A second group comprising 22% are pragmatic multilateralists who want to know that any public funds for international development are used effectively. And there is a third group, roughly a fifth, personally motivated collaborators, who will approve cooperation if they can see that it advantages them and their communities, whether it be through ensuring them food on the table or peace and security.
Building a Cooperative Majority
Thus a clear majority can be built not just for humanitarian aid if funds are used wisely but also for international measures to deal with global problems, like climate crisis and pandemic prevention, as long as this argument is presented on grounds of enlightened self-interest, and if we emphasize the reciprocal benefits that flow to them and their own country.
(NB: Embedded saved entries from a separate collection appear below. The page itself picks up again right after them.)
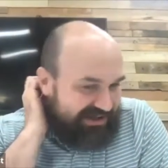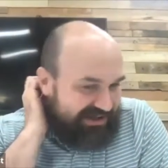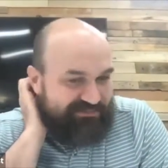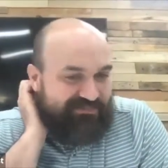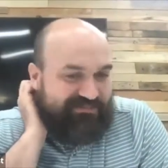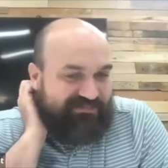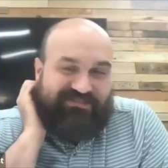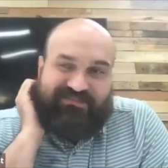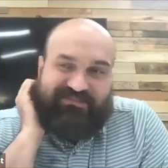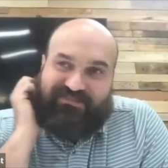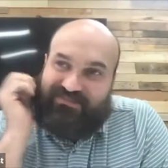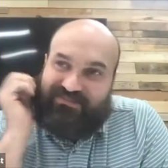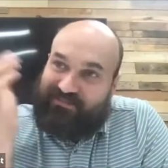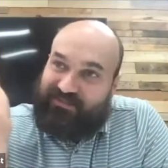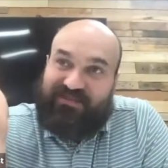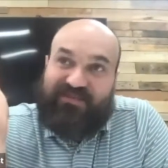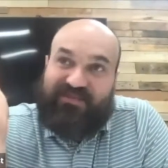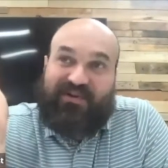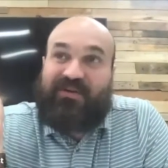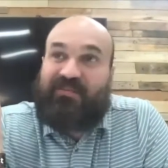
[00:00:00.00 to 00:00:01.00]
I,
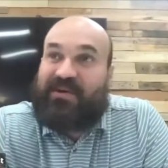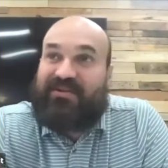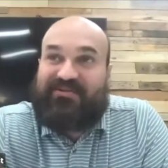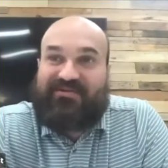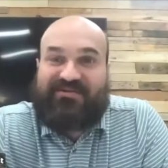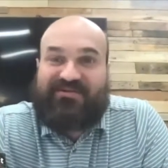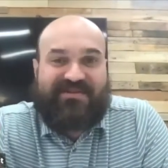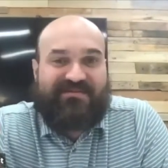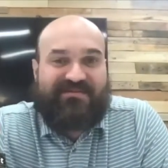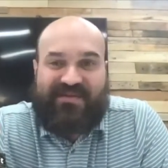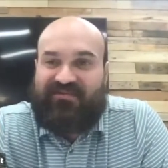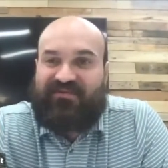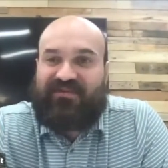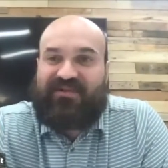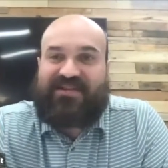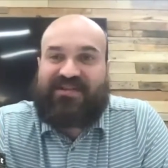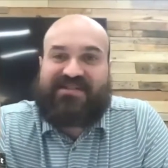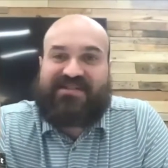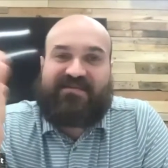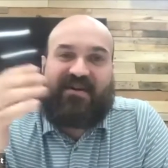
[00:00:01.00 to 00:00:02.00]
we've all been through some
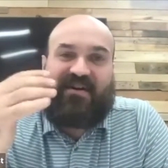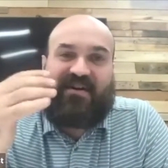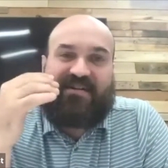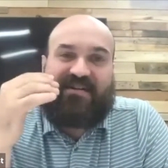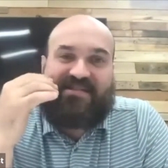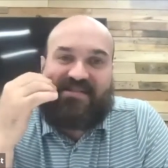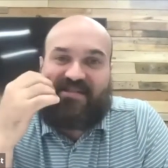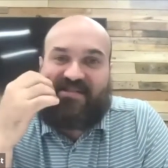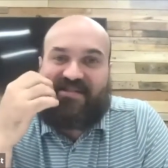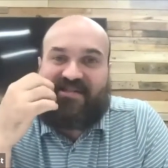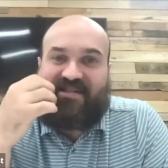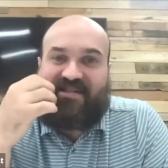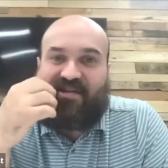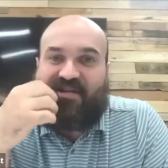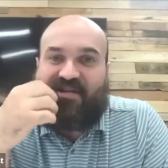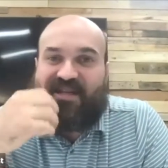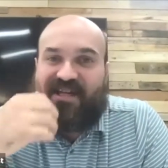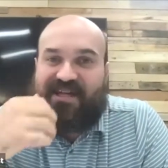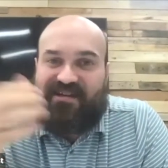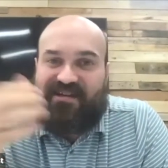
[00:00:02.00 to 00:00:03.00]
different experiences, you
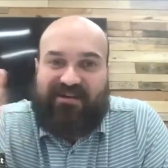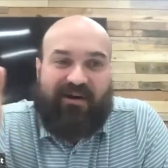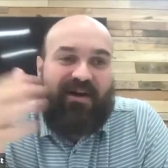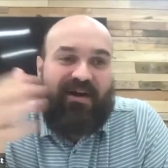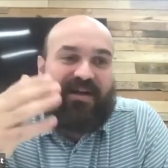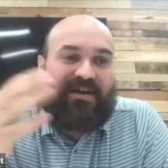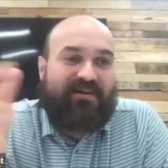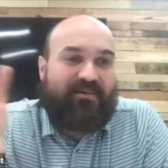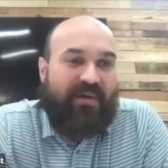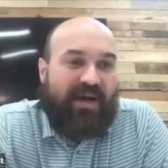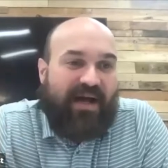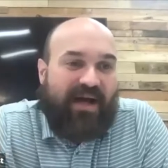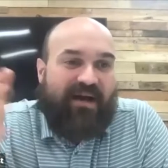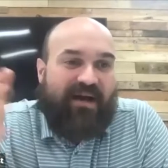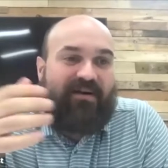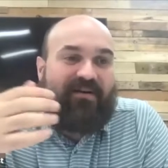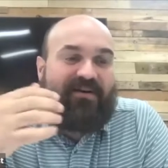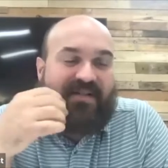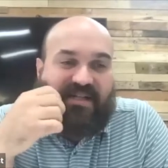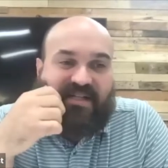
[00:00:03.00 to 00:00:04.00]
know, like calling
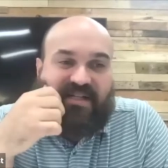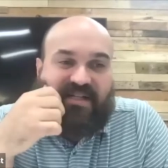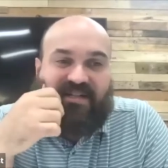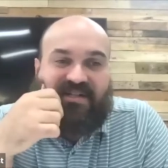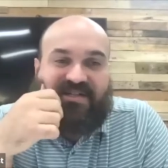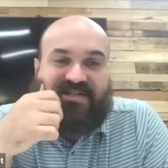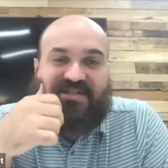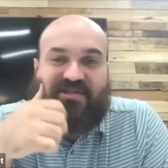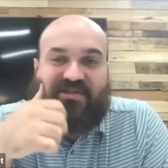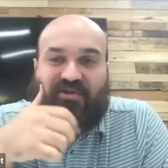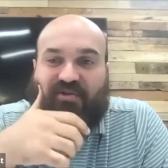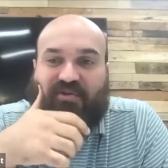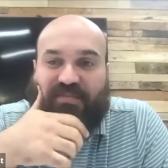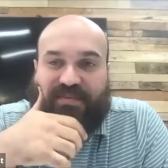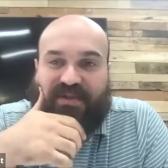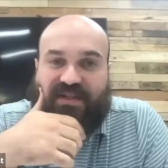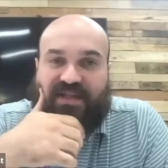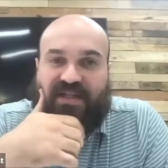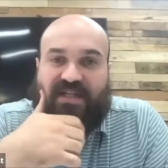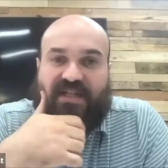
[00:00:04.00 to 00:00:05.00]
around, getting the
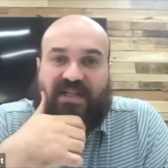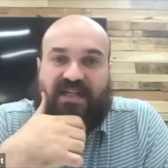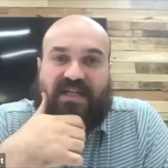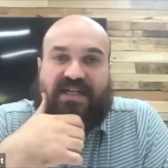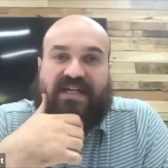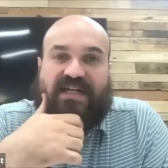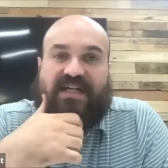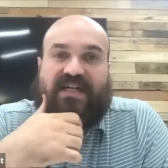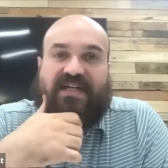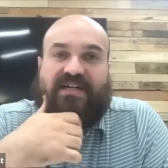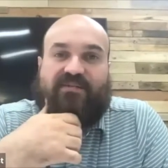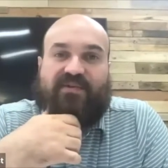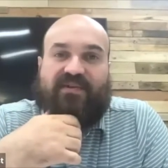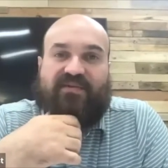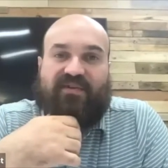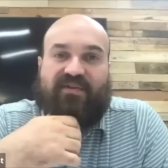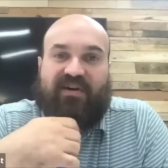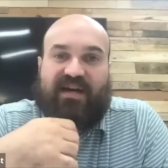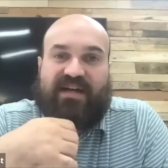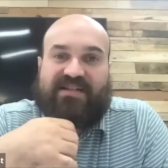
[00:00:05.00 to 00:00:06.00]
scoop. Uh,
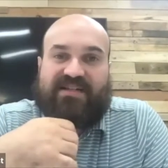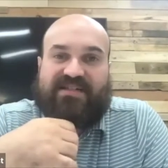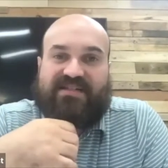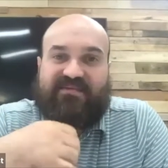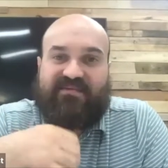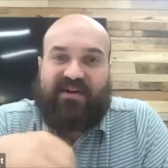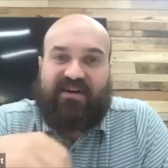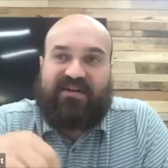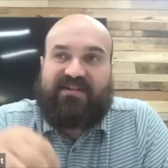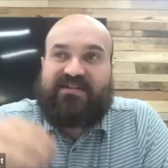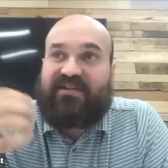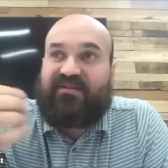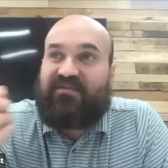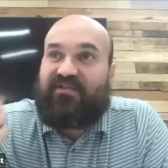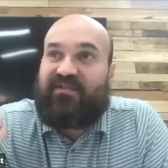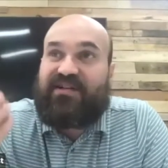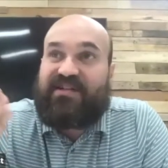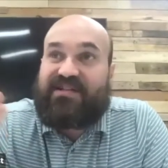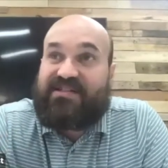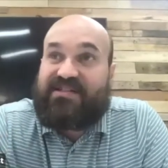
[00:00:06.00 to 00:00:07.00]
we've all had some very
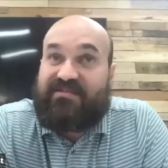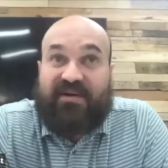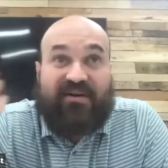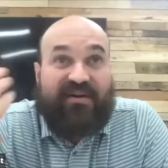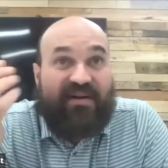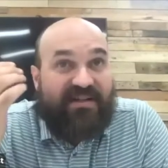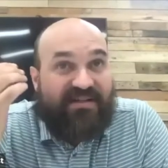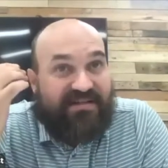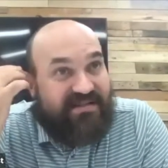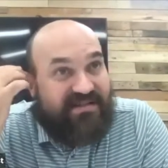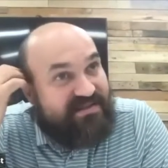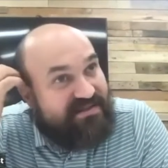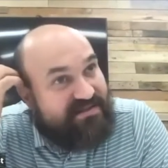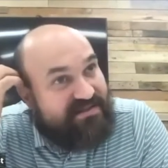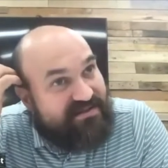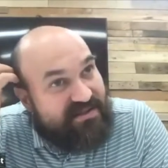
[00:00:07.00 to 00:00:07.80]
different experiences.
And thus for those who have long wondered whether we cooperate out of need or if we have a need to cooperate, the answer is both.
And this openness to cooperate across borders shows how we can turn back the xenophobic tide: we can overcome today’s negative, isolated and often aggressive and authoritarian nationalism that vilifies immigrants, outsiders and “different groups” as long as we advocate for a optimistic, globally engaged and inclusive national pride that addresses people’s desire to belong and resonates with their everyday worries.
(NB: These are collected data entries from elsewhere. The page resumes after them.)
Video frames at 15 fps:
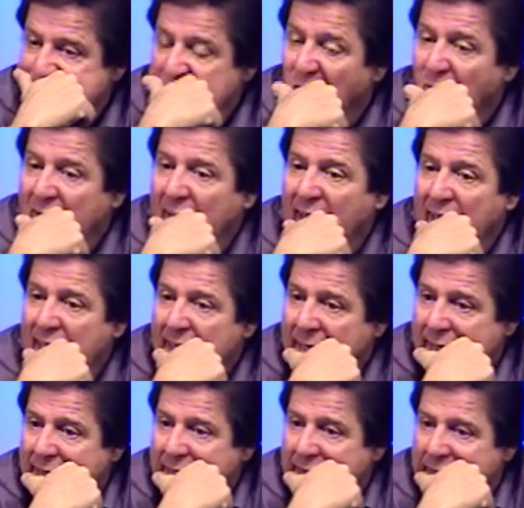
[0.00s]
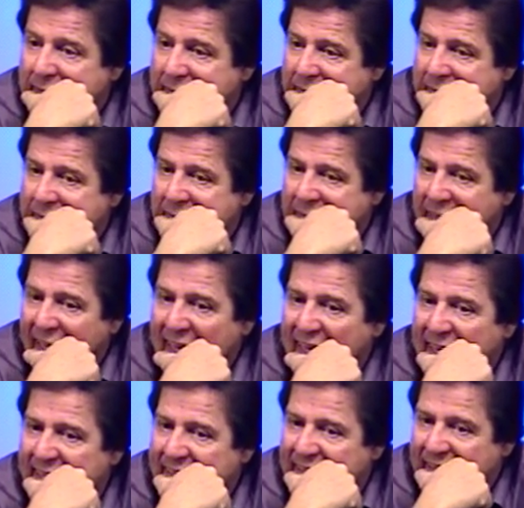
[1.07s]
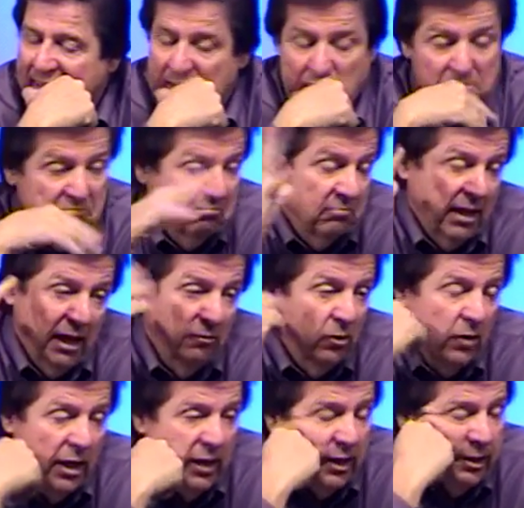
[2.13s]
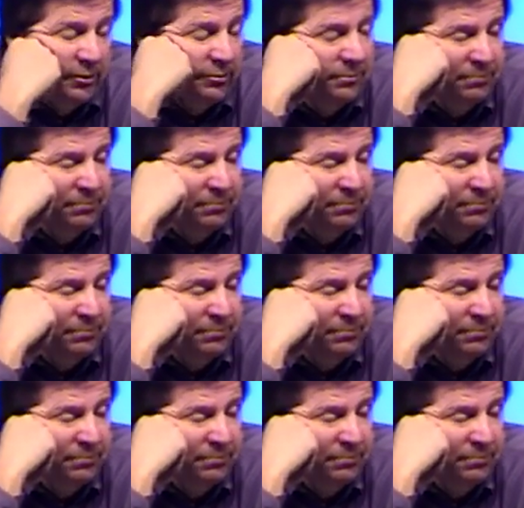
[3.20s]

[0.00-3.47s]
Okay. How did I get there? I have no idea.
Addressing Public Concerns
And while in-depth polls tell us that across the Western nations, unauthorized entry is currently the biggest national issue – and it's clear that it must promptly be managed effectively – the snapshots of opinion also tell us that the public are even more worried by what is happening in their personal circumstances and within their immediate neighborhoods. Recently, the UK Prime Minister spoke movingly about how what’s positive in the nation can drive out what’s bad, doing so precisely because in most western countries, “dysfunctional” and “in decline” are the words people have for years most frequently used when asked about both our economy and society.
But as the prime minister also pointed out, the extreme right is more interested in exploiting grievances than ending them. Nigel Farage praised a ill-fated economic plan as “the best Conservative budget” since the 1980s. But he would also enact a similar plan – what was planned – the biggest ever cuts in government programs. Reform’s plan to cut government expenditure by £275bn would not repair struggling areas but damage them, create social division and destroy any sense of unity. Under a far-right government, you will not be able to afford to be sick, disabled, poor or vulnerable. Continually from now on, and in every electoral district, the party should be asked which medical facility, which school and which government service will be the first to be cut or closed.
Risks and Solutions
“Faragism” is economic theory at its most cruel, more harmful even than monetarism, and spiteful far beyond fiscal restraint. What the public are indicating all over the Western world is that they want their governments to restore our economies and our communities. “Reform” and its international partners should be exposed day after day for policies that would devastate both. And for those of us who believe our greatest achievements could be ahead of us, we can go beyond pointing out the party's contradictions by presenting a case for a improved nation that resonates not just to visionaries, but to pragmatists, to self-interest, and to the daily kindness of the British people.